Depois de 3 dias de assembleia com 27 sindicatos, a Federação Nacional dos Policiais Federais decidiu na 5ª feira (26.mar.2026) aprovar o estado de greve, medida que antecede uma eventual paralisação, para cobrar do governo melhorias para a categoria.
“Aprovamos também na próxima semana que todos os sindicatos façam as suas AGES [Assembleias Gerais Extraordinárias] a fim de deliberar as novas providências e as novas ações que devemos ter em face desse momento de negociação”, declarou Marcos Avelino, vice-presidente da Fenapef, em comunicado
Segundo Avelino, o Planalto já abriu um canal de negociação com a entidade. “Nesse momento, temos interlocução com 2 importantes ministérios e aguardamos alguma proposta a ser apresentada pelo governo”, afirmou.

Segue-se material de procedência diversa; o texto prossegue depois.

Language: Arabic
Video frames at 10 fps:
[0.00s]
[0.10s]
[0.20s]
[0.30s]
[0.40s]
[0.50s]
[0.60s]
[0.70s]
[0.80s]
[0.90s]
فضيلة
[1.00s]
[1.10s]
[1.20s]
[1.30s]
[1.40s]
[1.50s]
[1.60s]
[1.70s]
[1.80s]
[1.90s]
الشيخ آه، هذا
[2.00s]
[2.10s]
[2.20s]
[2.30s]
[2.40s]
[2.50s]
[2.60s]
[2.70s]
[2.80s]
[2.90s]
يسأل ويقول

No momento, os sindicatos estão alinhando as informações e deliberando as possibilidades de atos públicos em cada Estado.
A Fenapef disse que “a mobilização pode impactar atividades como investigações, apreensões e serviços administrativos desempenhados pelos policiais federais, com possíveis reflexos em operações em andamento”.

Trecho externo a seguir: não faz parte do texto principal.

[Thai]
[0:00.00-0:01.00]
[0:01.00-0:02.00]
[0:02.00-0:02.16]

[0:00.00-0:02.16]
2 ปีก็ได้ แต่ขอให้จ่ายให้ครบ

Entre os principais pontos levantados pelos sindicatos está “a falta de valorização da carreira em nível compatível com as responsabilidades exercidas pelos policiais federais, apesar da relevância de sua atuação para a manutenção do Estado de Direito”.
Em julho de 2025, a PF assumiu o controle sobre o registro de CACs (colecionadores, atiradores desportivos e caçadores excepcionais), que antes era função do Exército. A PF também é o órgão que faz a emissão do certificado das armas e o chamado GTE (Guia de Tráfego Especial), para transporte da arma fora do local de guarda.